Ignoring the images, restate the records below word for word.

*** Block opens ***

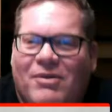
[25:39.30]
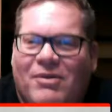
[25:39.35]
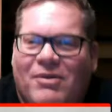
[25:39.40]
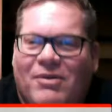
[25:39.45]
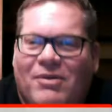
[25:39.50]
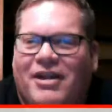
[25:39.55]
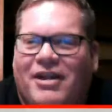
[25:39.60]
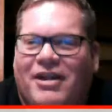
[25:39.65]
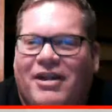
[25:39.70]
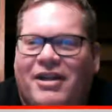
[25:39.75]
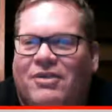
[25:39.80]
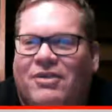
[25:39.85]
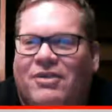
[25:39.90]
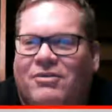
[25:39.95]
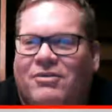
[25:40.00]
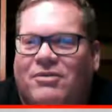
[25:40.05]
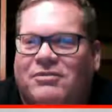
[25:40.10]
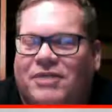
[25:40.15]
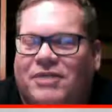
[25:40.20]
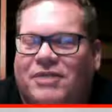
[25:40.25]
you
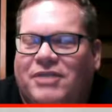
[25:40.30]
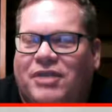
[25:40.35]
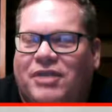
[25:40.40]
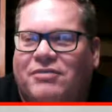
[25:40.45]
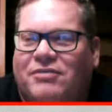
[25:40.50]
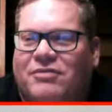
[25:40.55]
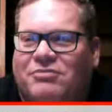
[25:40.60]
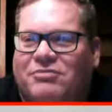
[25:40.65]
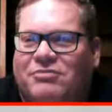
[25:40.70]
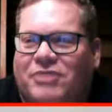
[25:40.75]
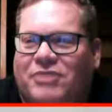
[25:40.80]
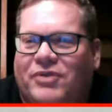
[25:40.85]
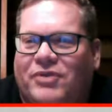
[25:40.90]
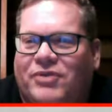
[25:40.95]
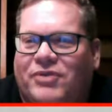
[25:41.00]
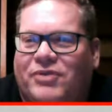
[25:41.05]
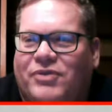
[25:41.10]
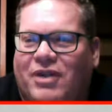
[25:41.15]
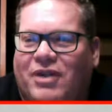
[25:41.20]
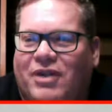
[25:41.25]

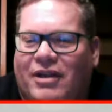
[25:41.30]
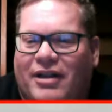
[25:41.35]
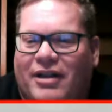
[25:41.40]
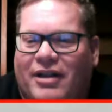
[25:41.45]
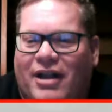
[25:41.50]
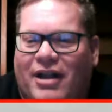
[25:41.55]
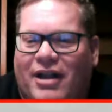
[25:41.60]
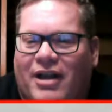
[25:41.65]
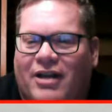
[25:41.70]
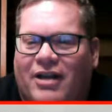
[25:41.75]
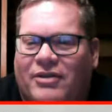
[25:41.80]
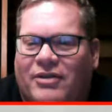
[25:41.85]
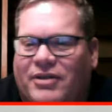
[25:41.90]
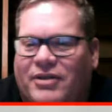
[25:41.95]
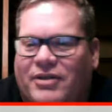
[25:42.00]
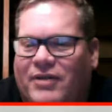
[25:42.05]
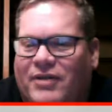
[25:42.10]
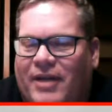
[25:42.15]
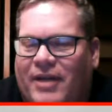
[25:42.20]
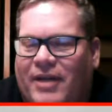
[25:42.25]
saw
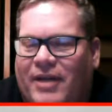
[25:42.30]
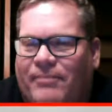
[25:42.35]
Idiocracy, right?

*** Block closes ***

* Exercise solution:
[25:39.30]
[25:39.35]
[25:39.40]
[25:39.45]
[25:39.50]
[25:39.55]
[25:39.60]
[25:39.65]
[25:39.70]
[25:39.75]
[25:39.80]
[25:39.85]
[25:39.90]
[25:39.95]
[25:40.00]
[25:40.05]
[25:40.10]
[25:40.15]
[25:40.20]
[25:40.25]
you
[25:40.30]
[25:40.35]
[25:40.40]
[25:40.45]
[25:40.50]
[25:40.55]
[25:40.60]
[25:40.65]
[25:40.70]
[25:40.75]
[25:40.80]
[25:40.85]
[25:40.90]
[25:40.95]
[25:41.00]
[25:41.05]
[25:41.10]
[25:41.15]
[25:41.20]
[25:41.25]

[25:41.30]
[25:41.35]
[25:41.40]
[25:41.45]
[25:41.50]
[25:41.55]
[25:41.60]
[25:41.65]
[25:41.70]
[25:41.75]
[25:41.80]
[25:41.85]
[25:41.90]
[25:41.95]
[25:42.00]
[25:42.05]
[25:42.10]
[25:42.15]
[25:42.20]
[25:42.25]
saw
[25:42.30]
[25:42.35]
Idiocracy, right?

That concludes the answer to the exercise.